Es empfiehlt sich, eine Erbengemeinschaft so rasch als möglich aufzulösen. Denn je länger die Erbengemeinschaft besteht, desto schwieriger wird es, das Erbe aufzuteilen.

Karin Brunner

Nachlassexpertin

Mehrere Erben bilden rechtlich gesehen eine Erbengemeinschaft. Das bedeutet einerseits, dass alle Erben solidarisch für die Schulden des Verstorbenen haften. Gläubiger können also einen einzelnen Erben belangen, der dann auf seine Miterben zurückgreift. Andererseits muss die Erbengemeinschaft jeden Entscheid gemeinsam fällen, wenn es um das Erbe geht.

Auch Verträge können sie nur gemeinsam unterzeichnen. Solange ein einziger Erbe nicht einverstanden ist, bleibt die Erbengemeinschaft handlungsunfähig. Er kann jeden Entscheid der Erbengemeinschaft blockieren, selbst wenn ihm nur ein kleiner Anteil am Erbe gehört und alle anderen Erben einverstanden sind.

Merkblatt

Tipps für Erbengemeinschaften

Das Merkblatt zeigt auf, was Mitglieder einer blockierten Erbengemeinschaft tun können, damit das Erbe keinen Schaden nimmt.

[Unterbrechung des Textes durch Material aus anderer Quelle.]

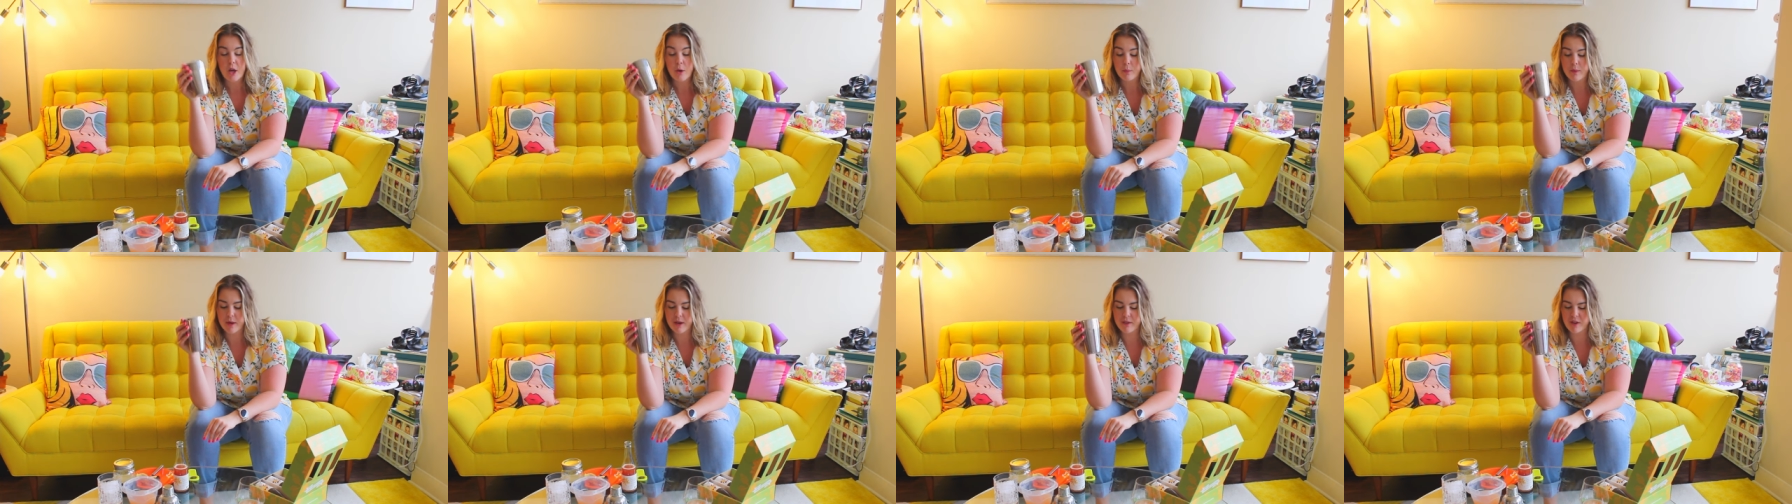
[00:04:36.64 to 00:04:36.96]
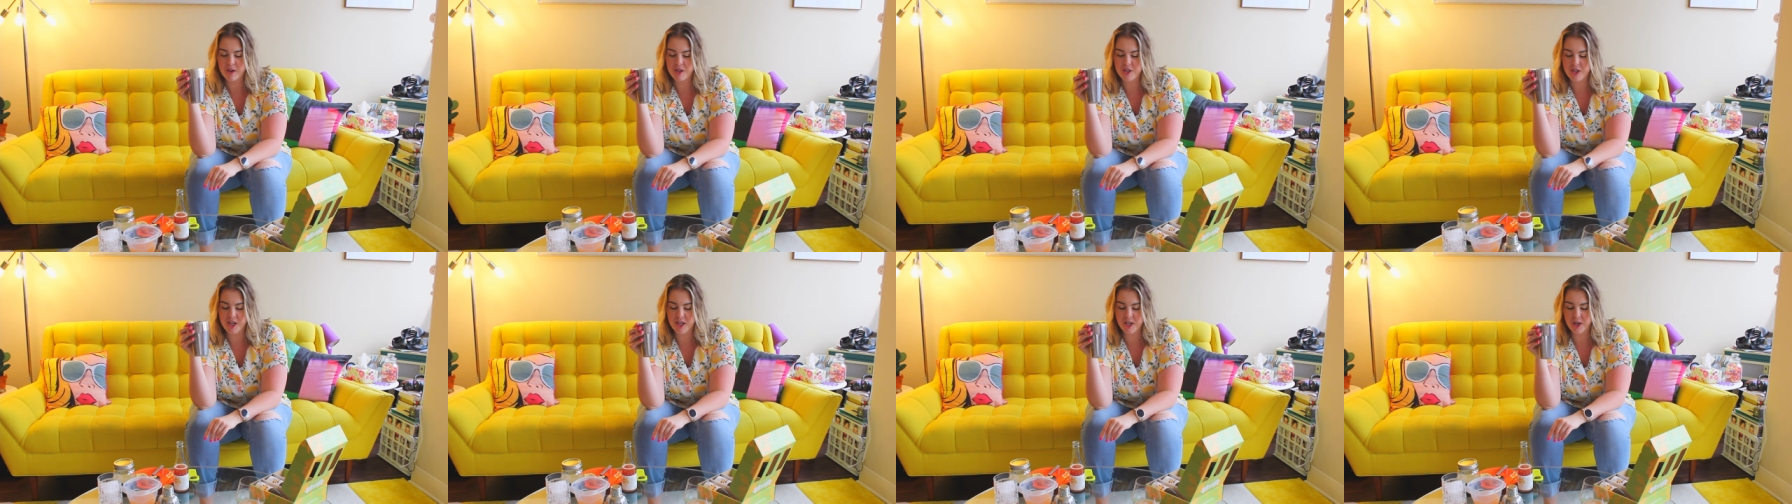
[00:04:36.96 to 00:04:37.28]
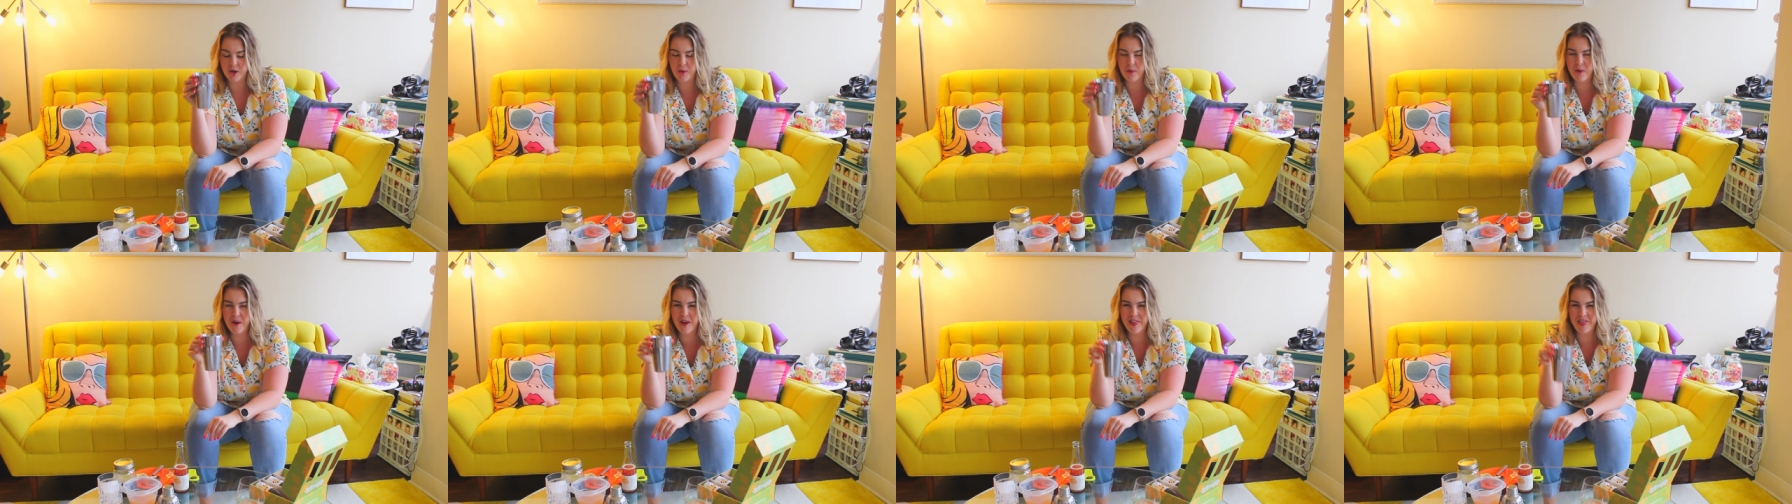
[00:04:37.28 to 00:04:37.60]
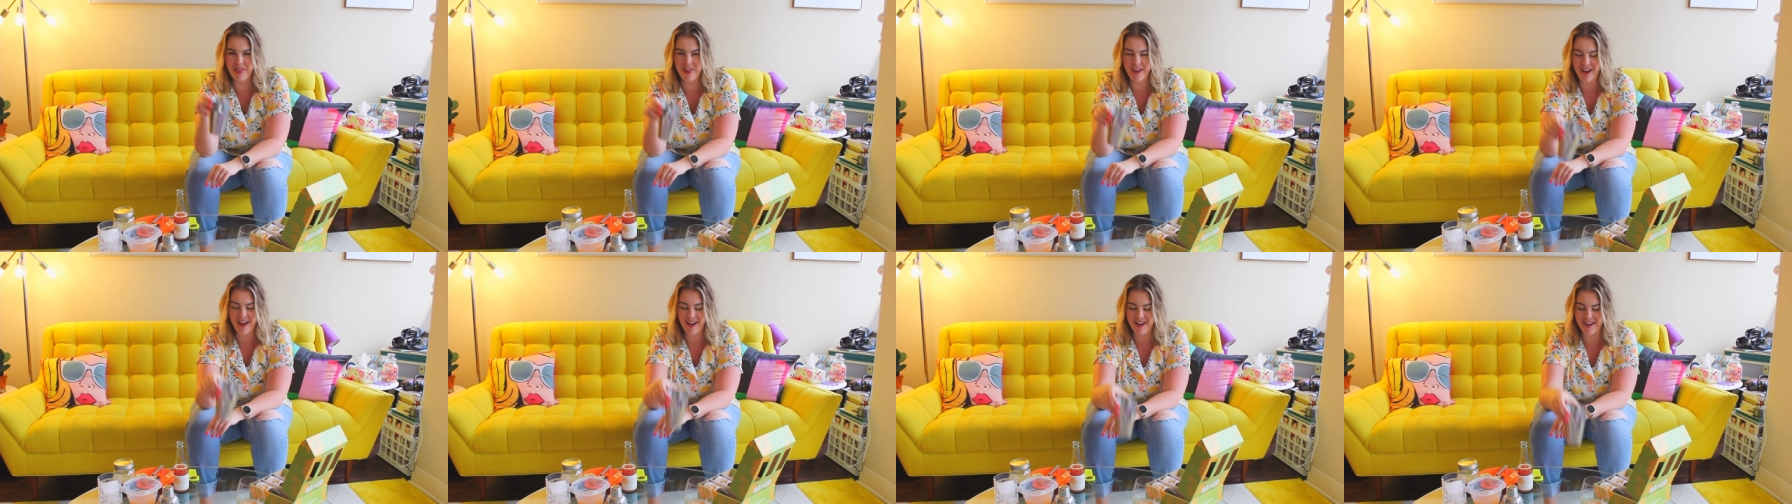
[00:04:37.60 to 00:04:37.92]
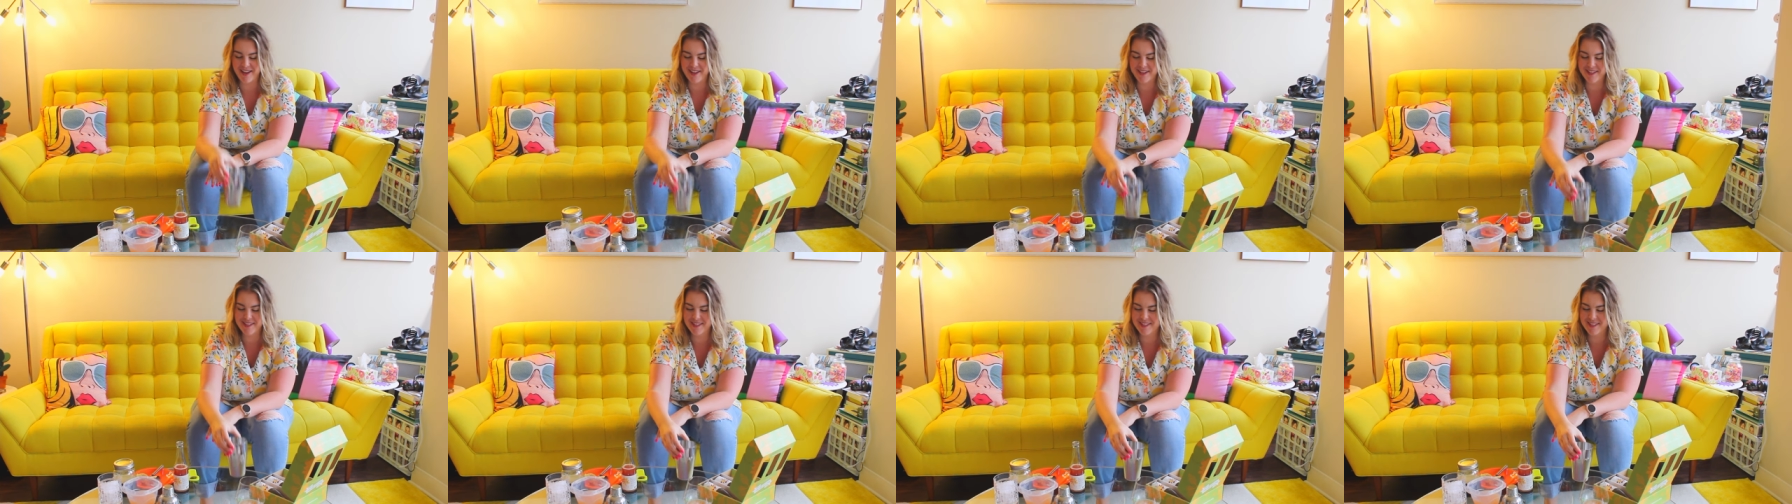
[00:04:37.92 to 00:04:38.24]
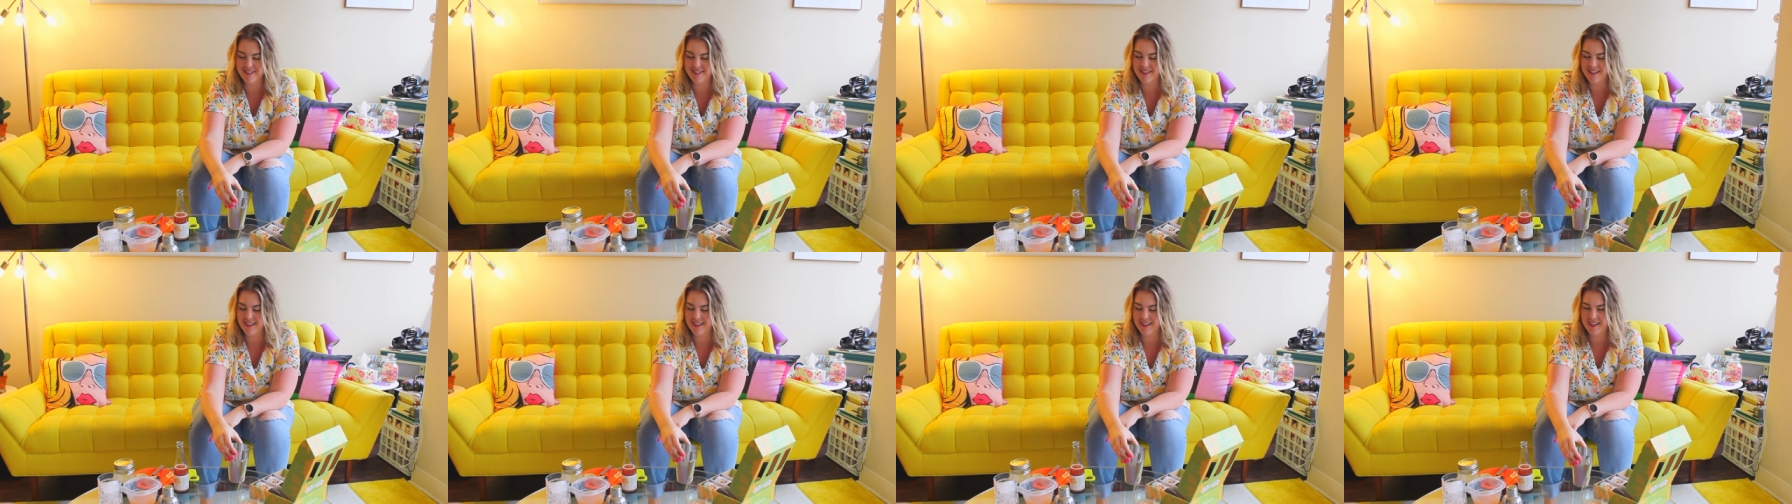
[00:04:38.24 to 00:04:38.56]
we have our shaker with
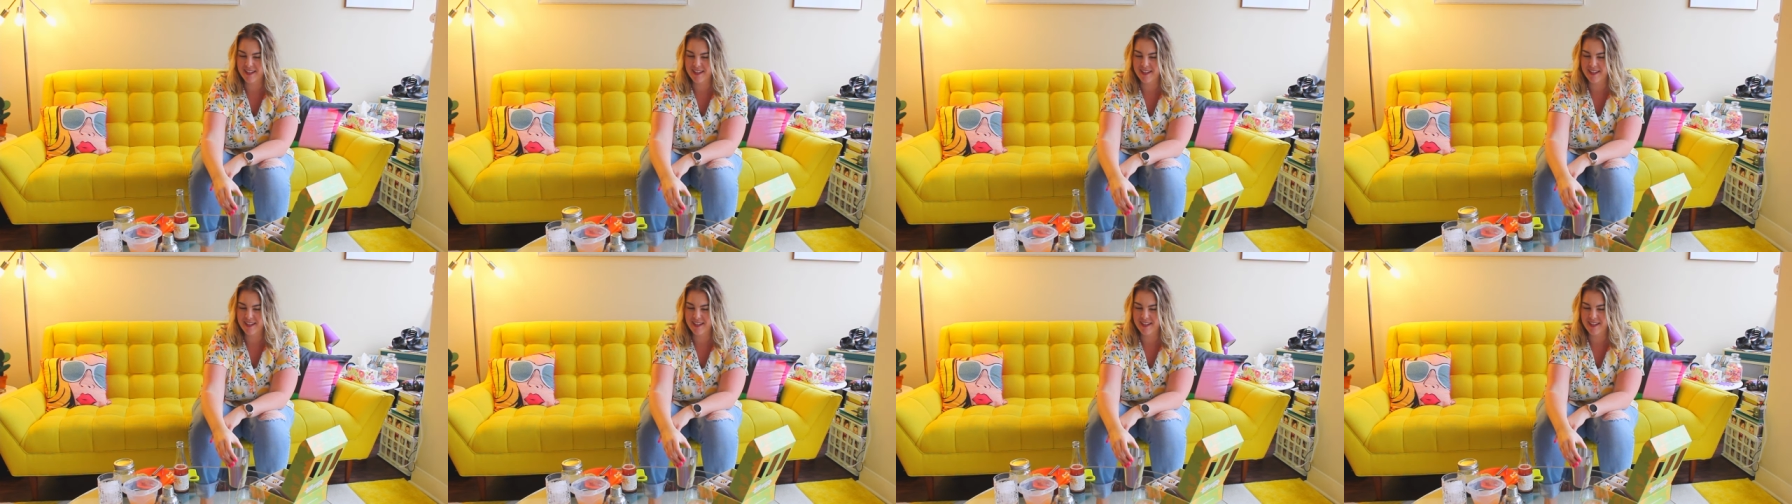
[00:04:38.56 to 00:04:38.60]
ice.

Bei Meinungsverschiedenheiten kann es schwierig sein, eine Lösung zu finden. Das zeigt sich besonders häufig, wenn sich die Erben nicht über die Verwendung einer Liegenschaft einigen können. Zieht sich die Erbteilung über mehrere Jahre hin, verlieren Liegenschaften empfindlich an Wert, wenn sie nicht ausreichend unterhalten werden.

Je länger eine Erbschaft nicht geteilt wird, desto aufwändiger und komplexer wird die Abwicklung. Stirbt zum Beispiel ein Erbe, geht sein Anteil an seine Erben über. Mit der Zeit hat man es deshalb mit einer immer grösseren Zahl von Miterben zu tun, deren Interessen möglicherweise noch unterschiedlicher sind. In so einem Fall wird es noch schwieriger, einen einstimmigen Entscheid zu treffen.

Ein professioneller Erbenvertreter, den die Erben gemeinsam auswählen, hilft, den Nachlass fair aufzuteilen und das Erbe bis dahin vernünftig zu bewirtschaften.